Читаем Фонвизин полностью

Точно так же имя Леонада — главного врага добродетельного Каллисфена, «имевшего бесчеловечие немилосердно мучить сего почтенного старца», свирепого и безмерно почитаемого презренным Скотазом — без сомнения, происходит от названия хищного зверя. Звероподобными существами выглядят и ближайшие советники Александра Македонского, например некий Аргион, «вельможа пренизкой души и презнатной породы, имевший зверское сердце и скотский разум». В отличие от этих получеловеков, Леонад представлен мужем разумным и даже обладающим острым разумом, однако, как утверждал Стародум, «прямую цену уму дает благонравие», которого Леонад не имеет и без которого оказывается настоящим «чудовищем».

Кажется, история, рассказанная в «Каллисфене», призвана стать иллюстрацией многочисленных рассуждений Стародума, посвященных обязанностям истинного государя и правилам поведения благородного вельможи: чтобы следовать путем добродетели и никогда с нее не сходить, государь должен иметь великую душу, — объясняет почтенный резонер своему ученику Правдину; «толпа скаредных льстецов» пытается сделать его игрушкой в своих руках и с помощью покорного ее воле правителя достигать гнусные цели. «Льстец — есть тварь, которая не только о других, ниже о себе хорошего мнения не имеет. Все его стремление к тому, чтоб сперва ослепить ум у человека, а потом делать из него, что ему надобно», — поучает он своего ученика. «Я хотел бы, например, — переключается Стародум на „особ высшего состояния“, — чтоб при воспитании сына знатного господина наставник его всякий раз разогнул ему историю и указал ему в ней два места: в одном, как великие люди способствовали благу своего отечества; в другом, как вельможа недостойный, употребивший во зло свою доверенность и силу, с высоты пышной своей знатности низвергся в бездну презрения и поношения». Рассказ о бедном Каллисфене представляет собой одну из таких нравоучительных историй, служащих, как это принято у Фонвизина, целям воспитания справедливого монарха и разумных подданных.

К тому моменту, когда обоз «дотащился» до места назначения и Каллисфен вновь встречается с Александром Великим, «яд лести проник в душу» юного завоевателя и уже «отравил добрые его склонности». Теперь к порочным царским любимцам присоединяются «жрецы» храма Юпитера, «подлой лестью» они окончательно «помрачили рассудок государя», тот объявляет себя богом и начинает «проповедовать странные басни о своем происхождении». Окружающие Александра воины и придворные (в отличие от нарисованной Стародумом счастливой эпохи Петра Великого, когда все «придворные были воины», во время Александра преобладали полководцы, «которые гораздо лучше знали хитрости придворные, а не военные») охотно поддерживают царя в его заблуждении и почитают его как небожителя. Лишь пылкий Каллисфен исполняет свой долг философа, без колебаний обрушивается на смущенного, краснеющего и запинающегося Александра и вопреки новым придворным правилам «уклоняется от приношения жертвы ученику друга своего Аристотеля». Мудрый Каллисфен понимает, что призвавший его «сильный монарх» уже не «сохраняет добродетель», и, рискуя вызвать гнев переменившегося правителя, готовится «употребить против него всю строгость, каковою философия на исправление смертных ополчается».

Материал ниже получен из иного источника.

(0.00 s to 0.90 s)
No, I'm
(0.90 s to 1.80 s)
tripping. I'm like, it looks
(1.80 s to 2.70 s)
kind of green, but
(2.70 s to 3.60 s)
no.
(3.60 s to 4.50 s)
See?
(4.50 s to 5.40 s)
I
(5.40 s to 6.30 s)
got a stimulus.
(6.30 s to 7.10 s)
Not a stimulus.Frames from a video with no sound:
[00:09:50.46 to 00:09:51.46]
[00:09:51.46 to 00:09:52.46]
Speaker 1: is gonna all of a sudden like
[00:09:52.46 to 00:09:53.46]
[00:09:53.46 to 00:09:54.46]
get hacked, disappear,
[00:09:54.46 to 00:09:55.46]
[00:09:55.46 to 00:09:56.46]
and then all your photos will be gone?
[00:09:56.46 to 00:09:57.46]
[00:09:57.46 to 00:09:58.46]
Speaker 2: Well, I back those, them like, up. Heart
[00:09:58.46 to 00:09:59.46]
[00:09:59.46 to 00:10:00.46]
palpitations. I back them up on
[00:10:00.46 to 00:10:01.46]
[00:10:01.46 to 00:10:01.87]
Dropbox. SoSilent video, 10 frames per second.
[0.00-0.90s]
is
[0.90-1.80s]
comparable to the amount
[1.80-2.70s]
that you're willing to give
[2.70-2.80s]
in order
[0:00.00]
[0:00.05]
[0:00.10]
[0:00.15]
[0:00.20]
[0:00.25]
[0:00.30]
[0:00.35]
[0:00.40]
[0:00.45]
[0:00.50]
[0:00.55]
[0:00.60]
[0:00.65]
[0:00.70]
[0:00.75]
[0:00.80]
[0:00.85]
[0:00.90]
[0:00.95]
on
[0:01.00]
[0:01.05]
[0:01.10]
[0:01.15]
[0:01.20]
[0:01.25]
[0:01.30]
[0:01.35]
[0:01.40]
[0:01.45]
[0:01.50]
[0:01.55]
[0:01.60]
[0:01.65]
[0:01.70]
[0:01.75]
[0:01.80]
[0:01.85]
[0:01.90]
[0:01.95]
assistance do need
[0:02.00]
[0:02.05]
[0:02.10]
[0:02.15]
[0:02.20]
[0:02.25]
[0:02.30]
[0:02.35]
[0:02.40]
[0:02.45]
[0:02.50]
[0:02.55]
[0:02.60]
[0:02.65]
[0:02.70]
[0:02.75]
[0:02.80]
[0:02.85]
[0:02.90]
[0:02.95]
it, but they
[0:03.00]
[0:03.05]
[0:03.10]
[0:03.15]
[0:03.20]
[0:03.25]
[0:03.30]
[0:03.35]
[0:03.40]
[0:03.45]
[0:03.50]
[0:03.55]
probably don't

В последнем акте представленной Фонвизиным исторической драмы Каллисфен «страдает за истину», называет «спившегося с кругу» «земного бога» недостойным имени человека чудовищем и в ожидании мучительной смерти на плахе умирает в темнице. Премудрый Аристотель, судя по всему, своему венценосному ученику Александру в полной мере не доверяет, на вопрос отправленного на смерть Каллисфена, «может ли истина свободно изъясняться» «при дворе царя, коего самовластие ничем не ограничено», отвечает вопросом «неужели гонения страшишься?» и не оспаривает его благородного намерения «вкусить смерть за истину». К произошедшему с Каллисфеном он относится философски и, нисколько не сокрушаясь о гибели погубленного им друга, сопровождает его предсмертное письмо характерной «отметкой»: «При государе, которого склонности не вовсе развращены, вот что честный человек в два дня сделать может». Эту точку зрения Фонвизин разделяет в полной мере и, по всей вероятности, сам мечтает о роли защитника истины, философа, подобного Каллисфену, бичующего порок и прославляющего добродетель.

Примечательно, что свои гневные эскапады собеседник Александра Великого произносит тем же тоном, что и его «творец» Фонвизин в пропанинском «Рассуждении о непременных государственных законах»: оба выражаются прямо, резко и эмоционально. Другое дело, что, в отличие от Каллисфена, Фонвизину роль царского советника при дворе не предлагали никогда, и «сатиры смелому властелину» приходится довольствоваться шутливо-почтительной полемикой с российской Минервой в ее журнале «Собеседник любителей российского слова».